_SOURCE DATA_
◆ ◆ ◆ ◆ ◆ ◆ ◆
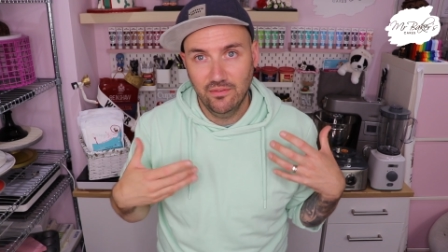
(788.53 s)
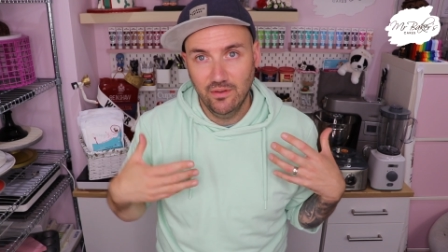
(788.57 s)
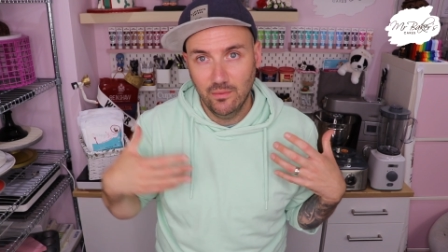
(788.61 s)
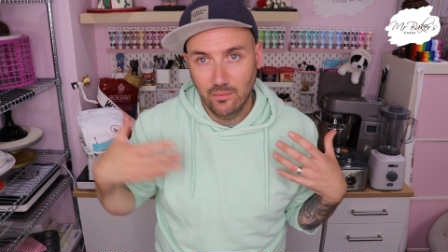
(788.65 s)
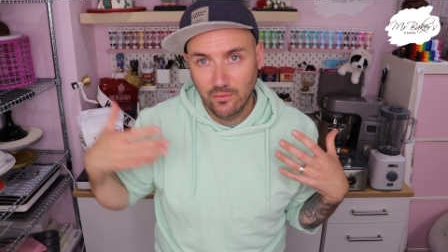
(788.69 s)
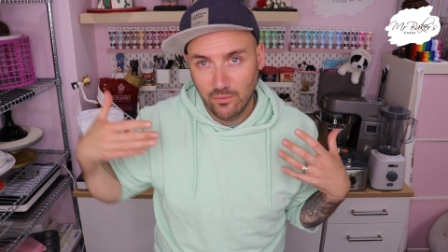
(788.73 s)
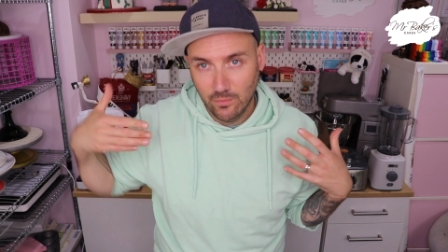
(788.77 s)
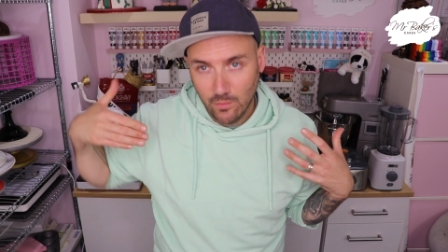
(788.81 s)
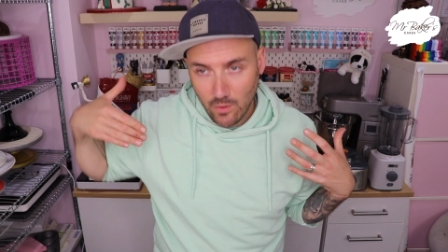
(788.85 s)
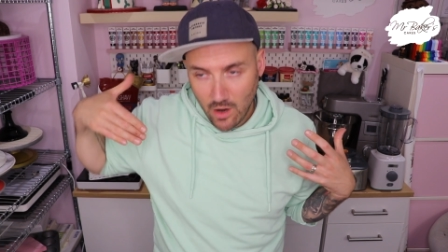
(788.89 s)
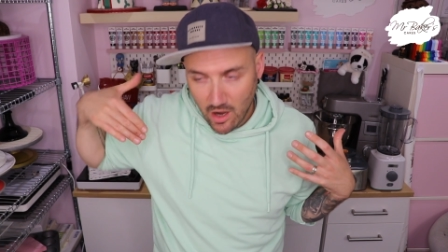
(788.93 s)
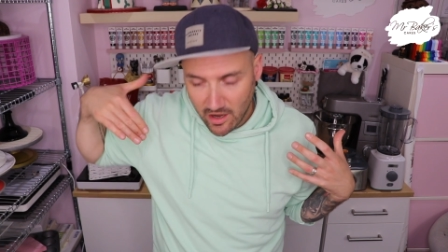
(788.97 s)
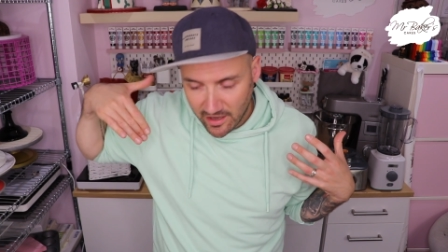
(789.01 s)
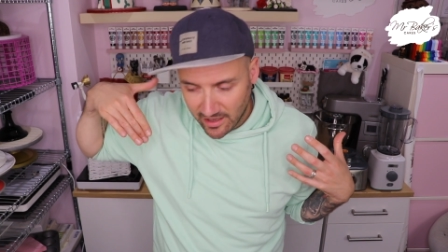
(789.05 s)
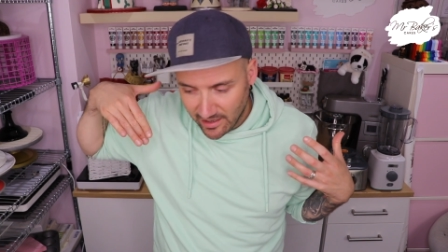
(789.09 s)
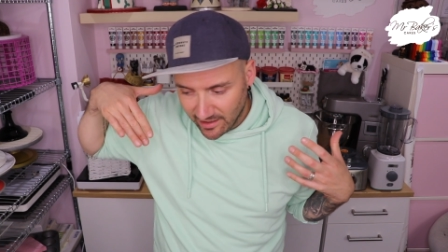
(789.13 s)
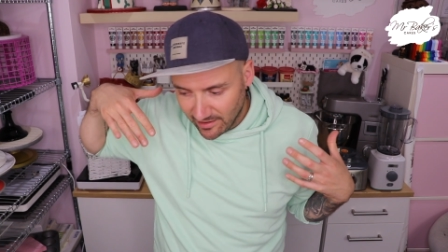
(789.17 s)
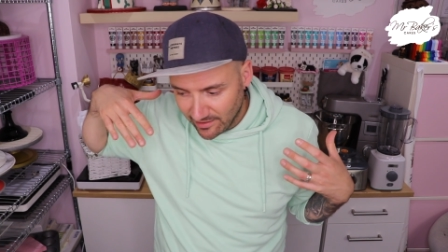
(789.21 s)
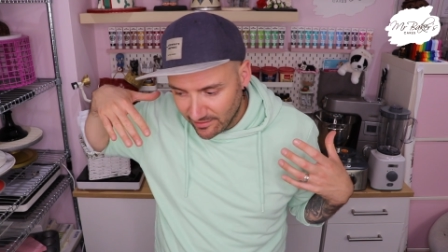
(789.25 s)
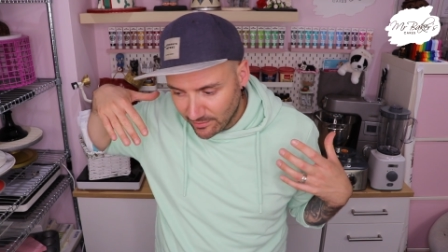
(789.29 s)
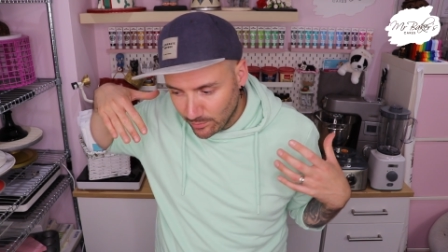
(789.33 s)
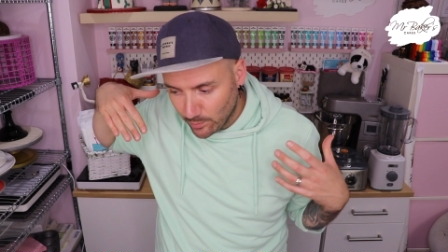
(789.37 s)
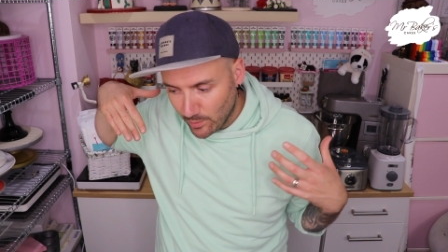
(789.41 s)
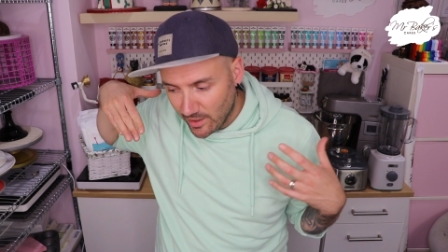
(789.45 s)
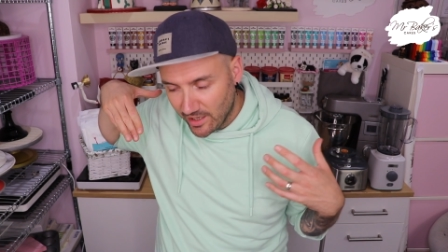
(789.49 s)
it was working
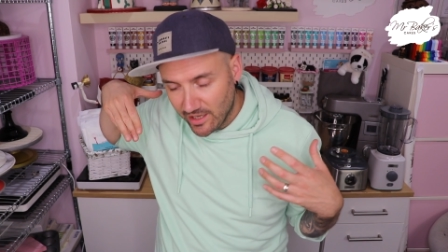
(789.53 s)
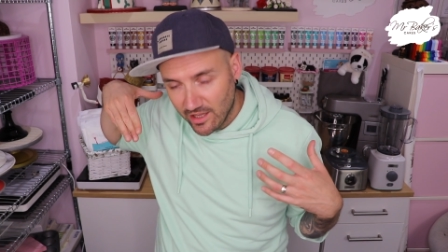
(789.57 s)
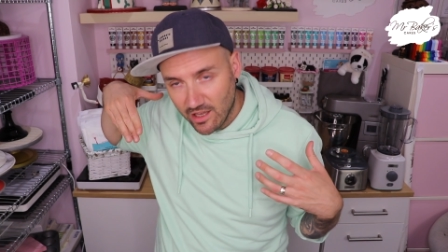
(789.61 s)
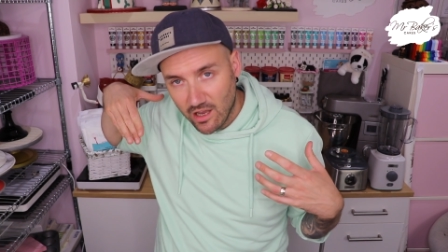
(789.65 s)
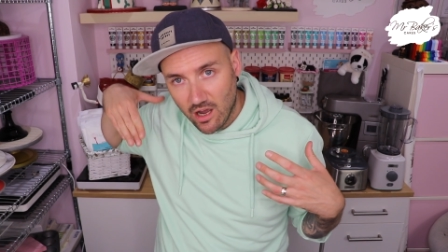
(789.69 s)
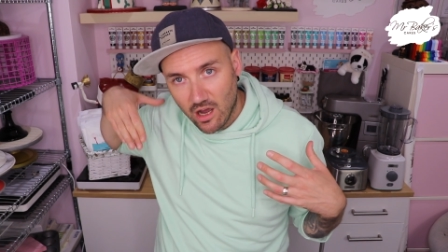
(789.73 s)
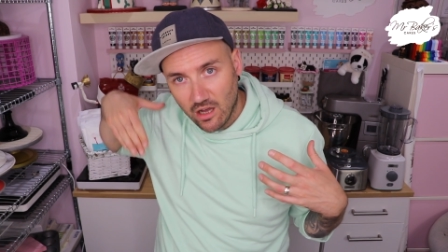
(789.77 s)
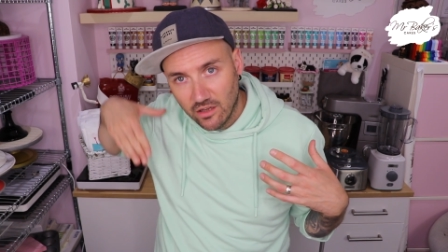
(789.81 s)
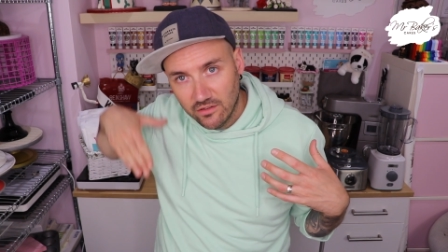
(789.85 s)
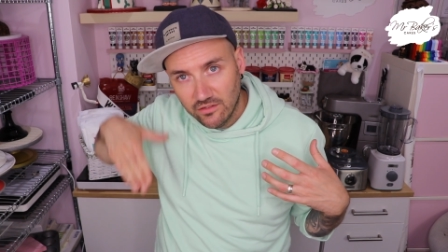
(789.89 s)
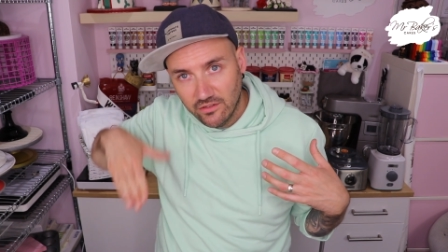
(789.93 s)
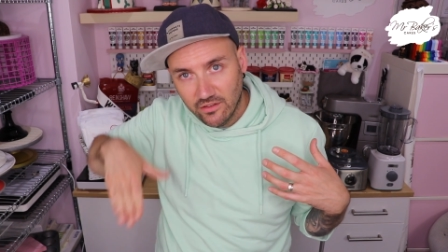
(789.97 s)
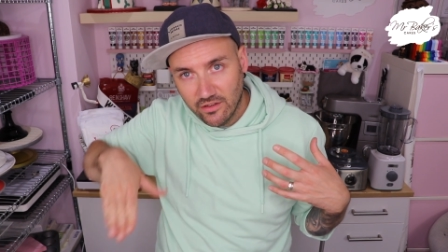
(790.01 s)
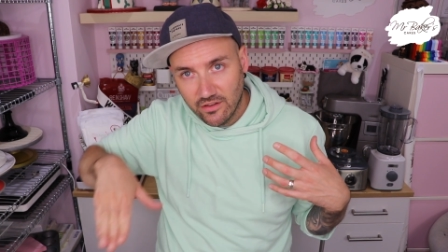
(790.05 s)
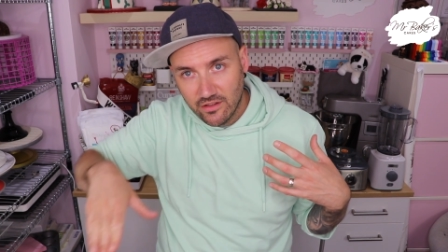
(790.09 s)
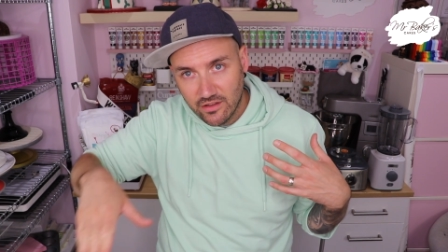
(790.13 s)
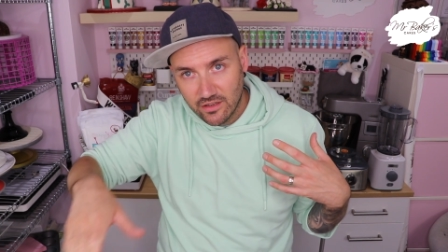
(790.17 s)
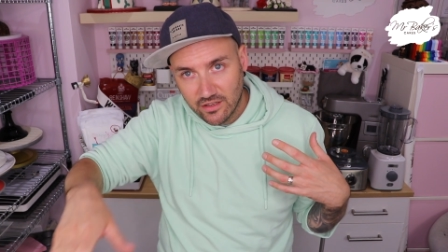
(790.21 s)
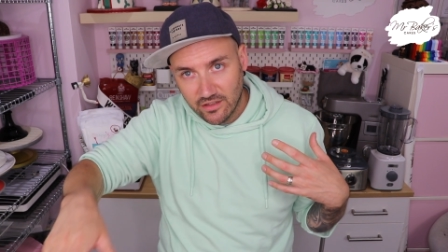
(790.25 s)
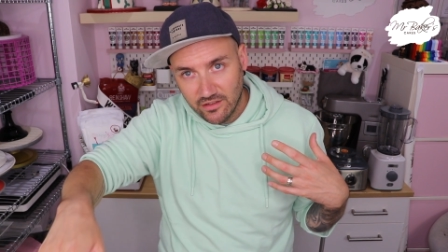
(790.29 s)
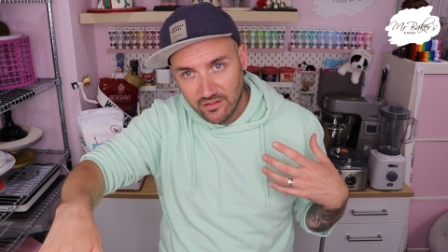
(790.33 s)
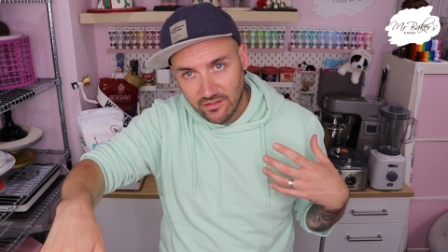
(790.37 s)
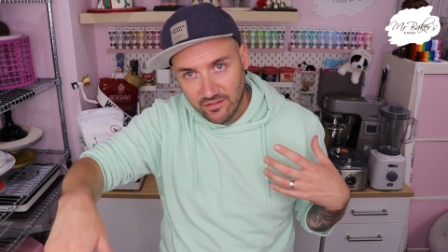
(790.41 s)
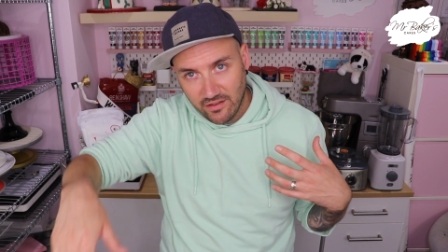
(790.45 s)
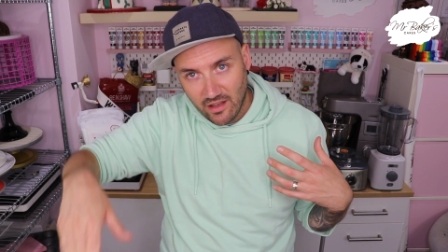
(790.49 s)
its way under the
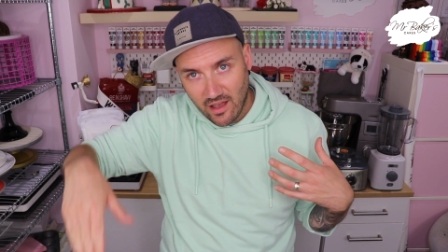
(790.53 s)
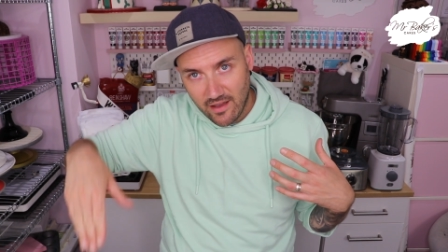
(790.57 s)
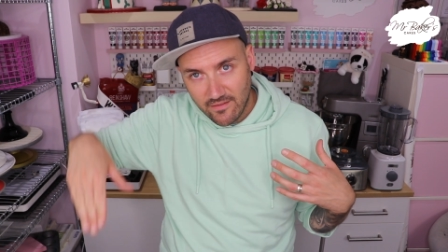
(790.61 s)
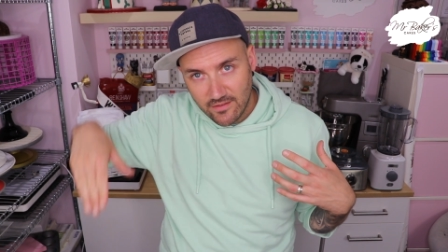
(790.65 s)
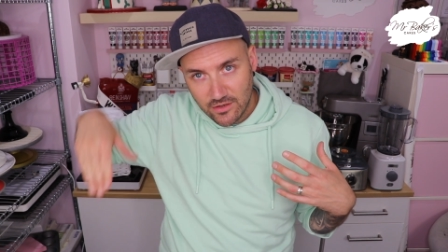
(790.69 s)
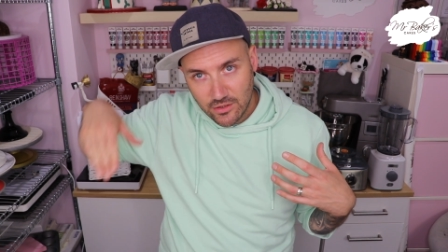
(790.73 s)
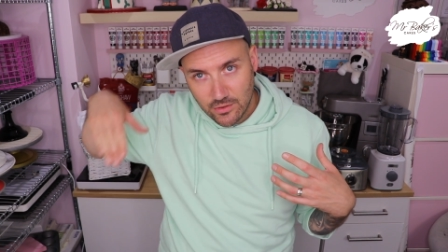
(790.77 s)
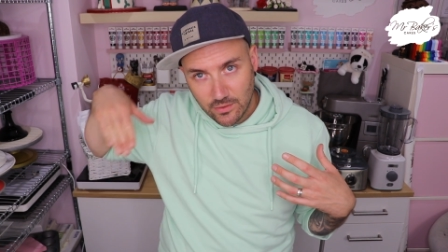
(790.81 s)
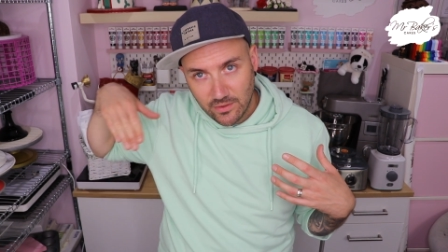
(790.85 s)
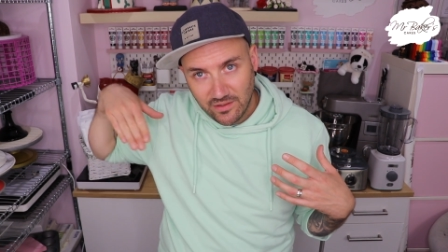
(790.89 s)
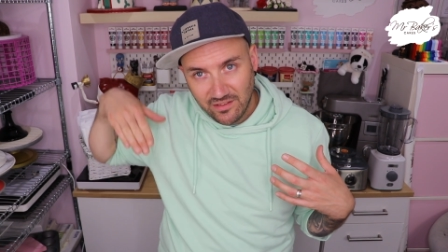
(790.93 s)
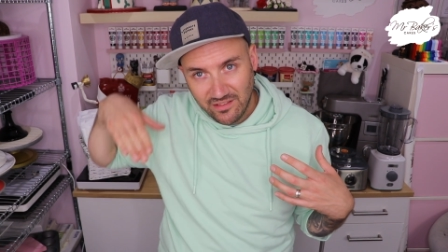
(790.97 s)
conservatory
◆ ◆ ◆ ◆ ◆ ◆ ◆
_WHAT YOU HAVE TO DO_
Repeat the listing in full and exactly. Leave any pictures out.

_SOLUTION FOR THIS TASK_
(788.53 s)
(788.57 s)
(788.61 s)
(788.65 s)
(788.69 s)
(788.73 s)
(788.77 s)
(788.81 s)
(788.85 s)
(788.89 s)
(788.93 s)
(788.97 s)
(789.01 s)
(789.05 s)
(789.09 s)
(789.13 s)
(789.17 s)
(789.21 s)
(789.25 s)
(789.29 s)
(789.33 s)
(789.37 s)
(789.41 s)
(789.45 s)
(789.49 s)
it was working
(789.53 s)
(789.57 s)
(789.61 s)
(789.65 s)
(789.69 s)
(789.73 s)
(789.77 s)
(789.81 s)
(789.85 s)
(789.89 s)
(789.93 s)
(789.97 s)
(790.01 s)
(790.05 s)
(790.09 s)
(790.13 s)
(790.17 s)
(790.21 s)
(790.25 s)
(790.29 s)
(790.33 s)
(790.37 s)
(790.41 s)
(790.45 s)
(790.49 s)
its way under the
(790.53 s)
(790.57 s)
(790.61 s)
(790.65 s)
(790.69 s)
(790.73 s)
(790.77 s)
(790.81 s)
(790.85 s)
(790.89 s)
(790.93 s)
(790.97 s)
conservatory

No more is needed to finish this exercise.